Medical data or clinical guidelines have not adequately addressed the ideal blood pressure (BP) treatment targets for survival and renal outcome.

Objectives

This study sought to evaluate ranges of treated BP in a large hypertension population and compare risk of mortality and end-stage renal disease (ESRD).

Methods

A retrospective cohort study within the Kaiser Permanente Southern California health system was performed from January 1, 2006, to December 31, 2010. Treated hypertensive subjects ≥ 18 years of age were studied. Cox proportional hazards regression models were used to evaluate the risks (hazard ratios) for mortality and/or ESRD among different BP categories with and without stratification for diabetes mellitus and older age.

Results

Among 398,419 treated hypertensive subjects (30% with diabetes mellitus), mortality occurred in 25,182 (6.3%) and ESRD in 4,957 (1.2%). Adjusted hazard ratios (95% confidence intervals [CI]) for composite mortality/ESRD in systolic BP <110, 110 to 119, 120 to 129, 140 to 149, 150 to 159, 160 to 169, and ≥ 170 compared with 130 to 139 mm Hg were 4.1 (95% CI: 3.8 to 1.3), 1.8 (95% CI: 1.7 to 1.9), 1.1 (95% CI: 1.1 to 1.1), 1.4 (95% CI: 1.4 to 1.5), 2.3 (95% CI: 2.2 to 2.5), 3.3 (95% CI: 3.0 to 3.6), and 4.9 (95% CI: 4.4 to 5.5) respectively. Diastolic BP 60 to 79 mm Hg were associated with the lowest risk. The nadir systolic and diastolic BP for the lowest risk was 137 and 71 mm Hg, respectively.
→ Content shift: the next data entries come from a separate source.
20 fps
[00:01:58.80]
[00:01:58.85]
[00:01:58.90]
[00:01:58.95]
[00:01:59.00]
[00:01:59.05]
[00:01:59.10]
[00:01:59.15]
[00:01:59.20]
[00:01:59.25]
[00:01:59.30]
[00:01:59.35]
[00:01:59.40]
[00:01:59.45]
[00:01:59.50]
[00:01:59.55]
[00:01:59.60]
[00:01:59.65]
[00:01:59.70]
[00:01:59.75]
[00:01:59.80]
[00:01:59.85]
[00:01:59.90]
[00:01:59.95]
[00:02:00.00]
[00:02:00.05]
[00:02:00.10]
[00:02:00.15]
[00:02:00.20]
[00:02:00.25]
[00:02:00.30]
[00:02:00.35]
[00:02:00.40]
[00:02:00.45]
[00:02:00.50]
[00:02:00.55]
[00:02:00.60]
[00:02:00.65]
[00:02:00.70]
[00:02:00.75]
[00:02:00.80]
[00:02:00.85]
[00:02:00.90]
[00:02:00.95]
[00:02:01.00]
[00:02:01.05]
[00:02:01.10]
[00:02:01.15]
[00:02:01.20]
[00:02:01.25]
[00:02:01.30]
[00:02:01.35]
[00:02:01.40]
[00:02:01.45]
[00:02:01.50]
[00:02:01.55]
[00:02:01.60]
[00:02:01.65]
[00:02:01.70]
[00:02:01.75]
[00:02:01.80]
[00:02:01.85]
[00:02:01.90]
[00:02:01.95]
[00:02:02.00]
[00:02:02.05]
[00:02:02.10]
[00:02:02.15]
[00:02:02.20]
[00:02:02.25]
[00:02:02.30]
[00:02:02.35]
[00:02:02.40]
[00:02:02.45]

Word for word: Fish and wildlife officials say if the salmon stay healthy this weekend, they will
Stratified analyses revealed that the diabetes mellitus population had a similar hazard ratio curve but a lower nadir at 131 and 69 mm Hg but age ≥ 70 had a higher nadir (140 and 70 mm Hg).

Conclusions

Both higher and lower treated BP compared with 130 to 139 mm Hg systolic and 60 to 79 mm Hg diastolic ranges had worsened outcomes. Our study adds to the growing uncertainty about BP treatment targets.